1876-6102 © 2017 The Authors. Published by Elsevier Ltd. This is an open access article under the CC BY-NC-ND license
(http://creativecommons.org/licenses/by-nc-nd/4.0/).
Peer-review under responsibility of the organizing committee of GHGT-13.
doi: 10.1016/j.egypro.2017.03.1280

In 2015, the CO2 Technology Center Mongstad (TCM DA), operated a test campaign using aqueous monoethanolamine (MEA) solvent at 30 wt%. The main objective  was  to demonstrate  and document the  performance  of  the  TCM DA Amine  Plant located in Mongstad, Norway. During the test period TCM DA monitored severa l indicators for corrosion, as well as analyzed corrosion coupons exposed to rich and lean solvent during the campaign. The results indicate unacceptable levels of corrosion for S235, coarse general corrosion for Inconel 600, and acceptable levels of corrosion for SS304L, SS316L , 22 Cr duplex SS, Stellite 6, Stellite 12 and EPDM. Some pitting was however observed on 316L stainless steel. No stress corrosion cracking was found on SS304L and SS316L.

1. Introduction

The CO2 Technology Centre Mongstad (TCM DA) is located next to the Statoil refinery in Mongstad, Norway. TCM DA is a joint venture set up by Gassnova representing the Norwegian state, Statoil, Shell, and Sasol. The facility run by TCM DA entered the operational phase in August 2012 and it is one of the largest post -combustion CO2 capture test centres in the world. A unique aspect of the facility is that either a flue gas slipstream from a natural gas turbine based combined heat and power (CHP) plant or an equivalent volumetric flow from a residual fluidized catalytic cracker (RFCC) unit can be used for CO2 capture. The CHP flue gas contains about 3.5% CO2 and the RFCC flue gas contains about 13-14% CO2. One of the main test plants at TCM DA is a highly flexible and well-instrumented amine plant. The amine plant was designed and constructed by Aker Solutions and Kværner to accommodate a variety of technologies, with capabilities of treating flue gas streams of up to 60,000 standard cubic meters per hour. The plant is being offered to vendors of solvent based CO2 capture technologies to, among others, test; (1) the performance of their solvent technology, and (2) technologies aimed to reduce the atmospheric emissions and environmental impact of amines and amine based degradation products from such solvent based CO2 capture processes. The objective of TCM DA is to test, verify, and demonstrate CO2 capture technologies suitable for deployment at full-scale. Up to now the vendors Aker Solutions, Alstom, Cansolv Technologies Inc. and Carbon Clean Solutions Ltd. have successfully used the TCM DA facilities to verify their CO2 capture technologies.

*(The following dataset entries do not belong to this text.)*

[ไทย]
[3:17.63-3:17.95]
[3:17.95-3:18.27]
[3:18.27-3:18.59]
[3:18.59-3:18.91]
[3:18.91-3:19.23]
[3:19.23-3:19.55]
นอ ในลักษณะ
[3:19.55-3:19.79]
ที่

From July to October 2015 TCM DA, in collaboration with partners, operated a test campaign using the non- proprietary aqueous monoethanolamine (MEA) solvent at 30 wt%. A wide range of operational conditions were tested during this period to meet pre-set objectives and document the plant and solvent performance. Corrosion processes was monitored during the test campaign by installing and examining a variety of corrosion coupons, as well as measuring the metal ion and HSS content in the MEA solvent.

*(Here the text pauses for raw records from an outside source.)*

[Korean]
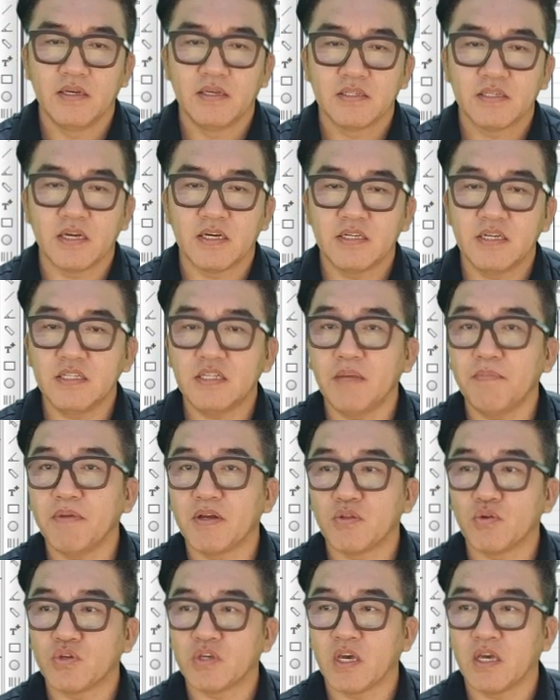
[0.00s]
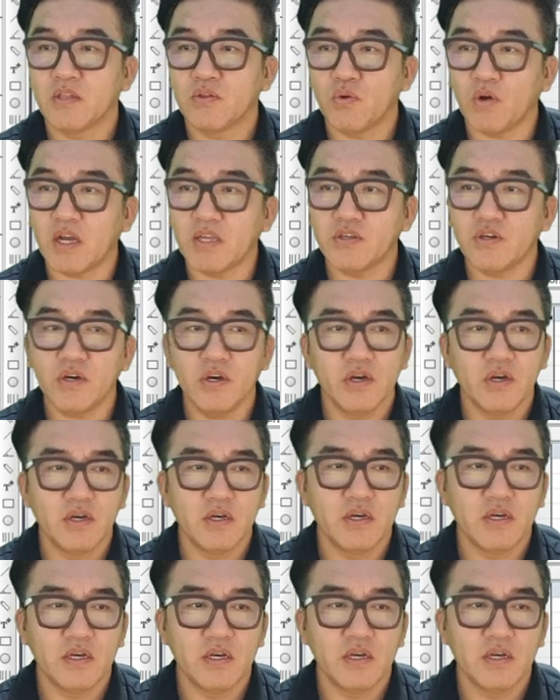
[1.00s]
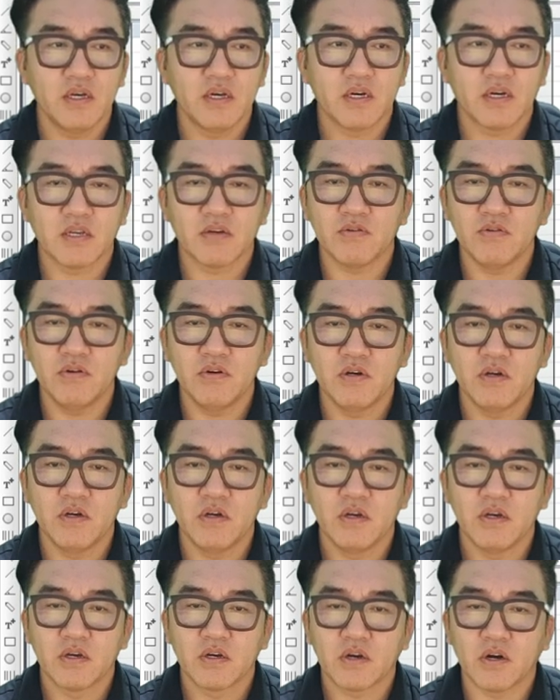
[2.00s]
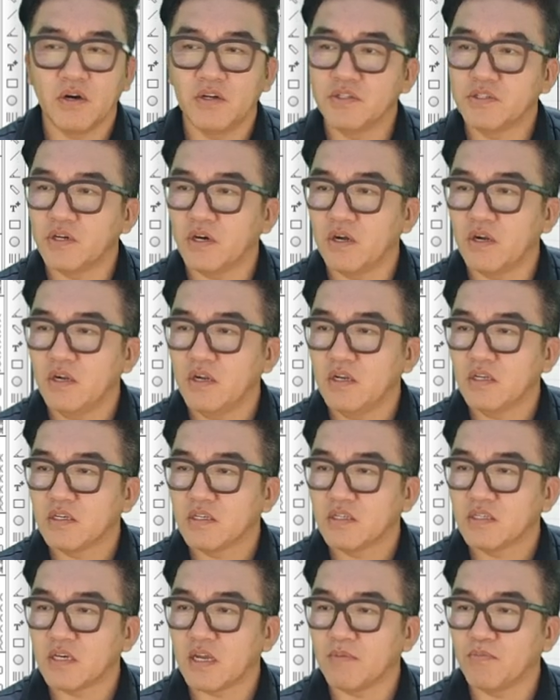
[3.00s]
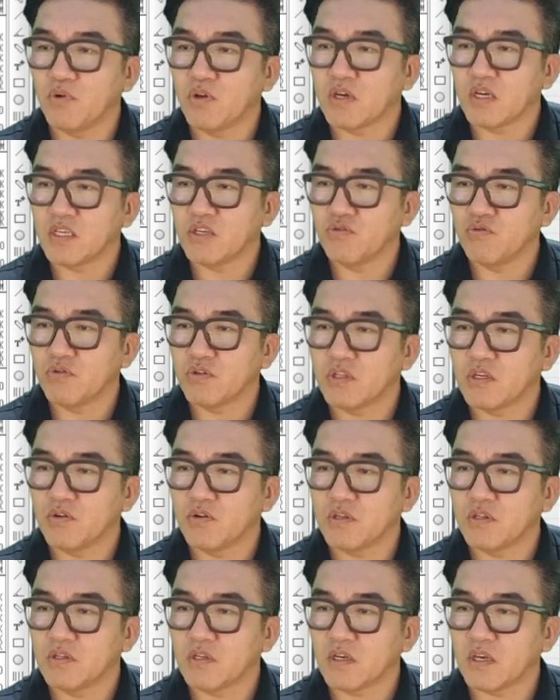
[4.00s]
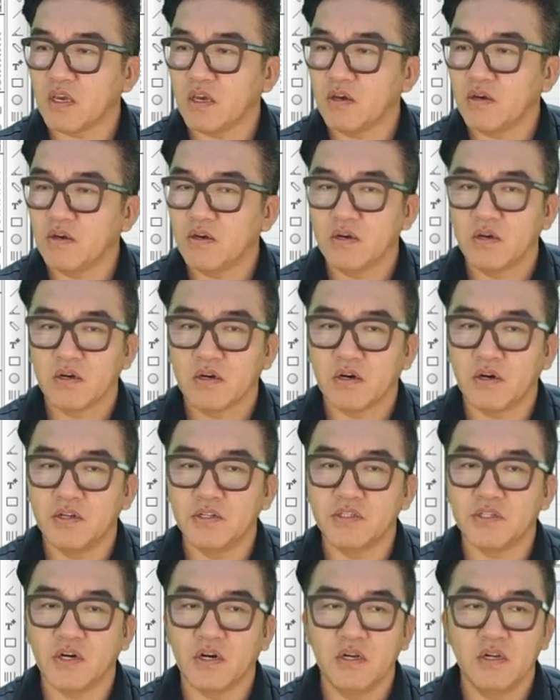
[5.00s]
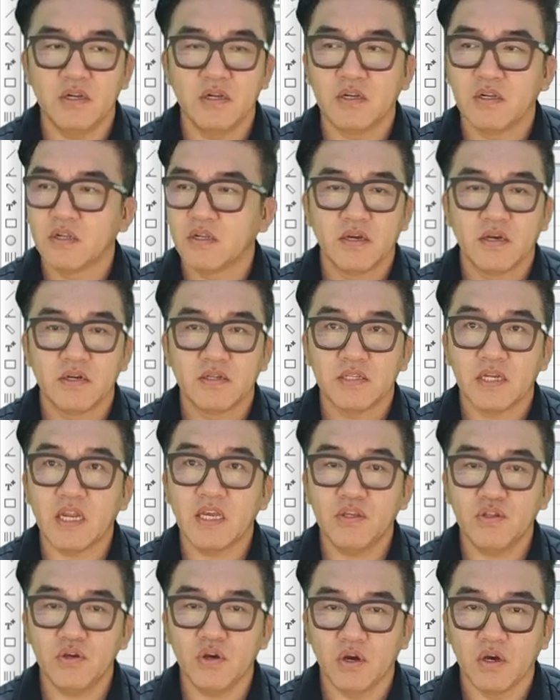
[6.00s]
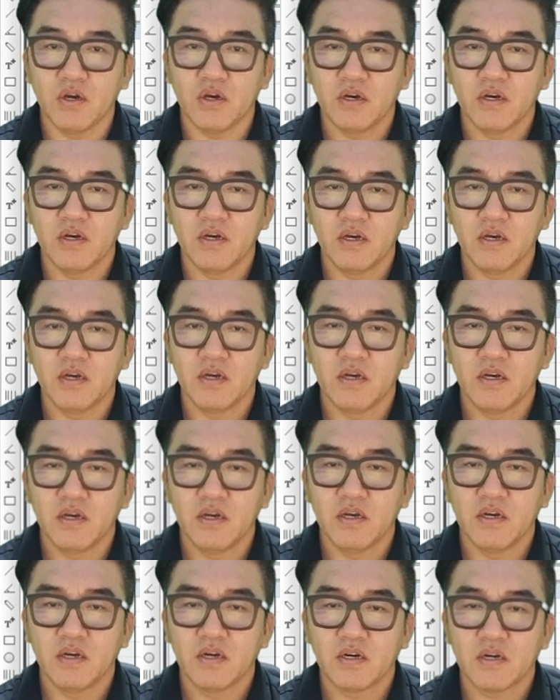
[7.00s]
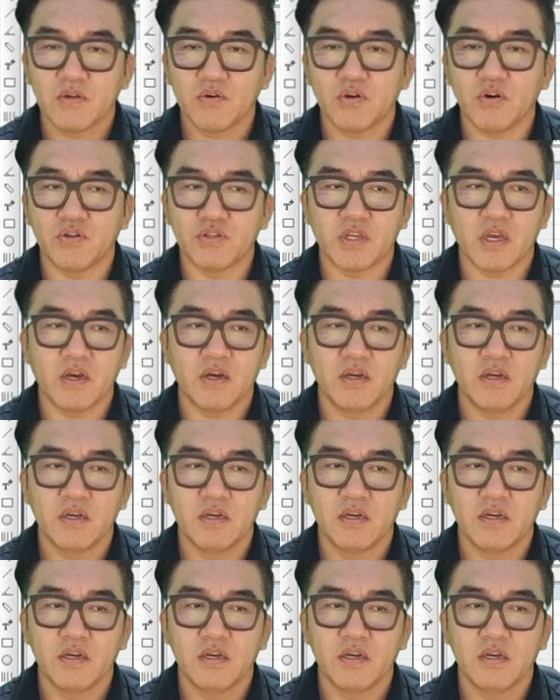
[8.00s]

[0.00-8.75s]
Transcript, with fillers: 자, 시스템 반도체. 똑같죠? 그리고 건설. 잘 안 보니까 지워, 지워드릴게요. 건설. 살아있죠? 이거 어때요?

Corrosion is a major operational concern in amine treating plants for acid gas removal, which may lead to structural integrity issues and fouling. Amine carbamates are known complexing agents causing metal corrosion, and the following factors are closely associated with increased corrosion rates: operating temperature, CO2 loading, amine type and concentration, and amine contaminants such as amine degradation products and heat stable salts [1,2]. Especially oxidative degradation products are known to cause corrosion of metal surfaces [3]. Oxidative degradation products are formed in presence of oxygen and are therefore expected to be a major contributor to corrosion in Post Combustion Capture (PCC) applications treating flue gases which generally contain higher levels of oxygen [4]. In addition to being corrosive themselves, formation of oxidative degradation products are also catalyzed by dissolved transition metals resulting from metal corrosion [4].

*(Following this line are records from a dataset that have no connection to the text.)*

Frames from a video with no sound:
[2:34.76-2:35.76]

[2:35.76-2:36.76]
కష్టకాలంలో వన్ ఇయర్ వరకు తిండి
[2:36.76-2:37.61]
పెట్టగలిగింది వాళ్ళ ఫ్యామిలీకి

There exist several studies concerning corrosion in amine systems at laboratory scale [5]. However, investigations in more realistic CO2 capture operating conditions with respect to variations in temperature, solvent concentrations, CO2 loadings etc. are crucial in order to map required design specifications for PCC plants for commercial scale. Some work also exists for pilot scale investigation, but these are often limited concerning type of materials tested, examination methods and the length of test periods [2,4].

Kittel et al (2009) presents corrosion monitoring results for two different pilot plants, i.e. The International Test Centre for CO2 Capture (ITC) at the University of Regina, Canada and the CASTOR pilot plant at Dong Energy in Esbjerg, Denmark [4]. Both pilot plants operated with 30wt% aqueous MEA solvent. The ITC pilot plant treated flue gas from a natural gas burner, while the Castor pilot plant treated flue gas from a coal power station. AISI 1018 (carbon steel) and AISI 316 or AISI 304 (stainless steel) corrosion coupons were installed at several locations in the Castor pilot plant for total exposure periods of 500 hours. The results confirm extremely high corrosion of carbon steel in the hot solvent exiting the stripper (4.5 – 8.5 mm/year), while good performance of carbon steel was observed in the hot solvent entering the stripper. Stainless steel exhibited excellent resistance for all locations of the pilot plant (corrosion rates below 0.005 mm/year). Corrosometer probes were used to monitor corrosion in the ITC plant. The highest corrosion rates were measured in the stripper overhead (0.535-0.538 mm/year) and at the stripper inlet (0.533-1.075 mm/year). The stripper bottom showed far less corrosion in this study (0.028-0.047 mm/year). The cool parts of the unit also showed low corrosion rates, in agreement with the results from Castor pilot plant.

Cousins et al. (2013) investigated corrosion in the Tarong Post Combustion Capture (PCC) pilot plant in Australia operating with 30 wt% aqueous MEA for 640 hours [6]. 4 different types of metal coupons (316L, 316L welded, C1018 and C1018 galvanized) were installed at 8 different locations in the pilot plant. The coupons were investigated by scanning electron microscopy (SEM), XRD analysis, and corrosion rates based on weight loss were calculated. The 316 stainless steel coupons exhibited extremely low corrosion rates (less than 0.003 mm/year) for all locations. The C1018 carbon steel coupons exhibited higher corrosion rates, with the highest measured in the stripper sump (0.800-1.6 mm/year).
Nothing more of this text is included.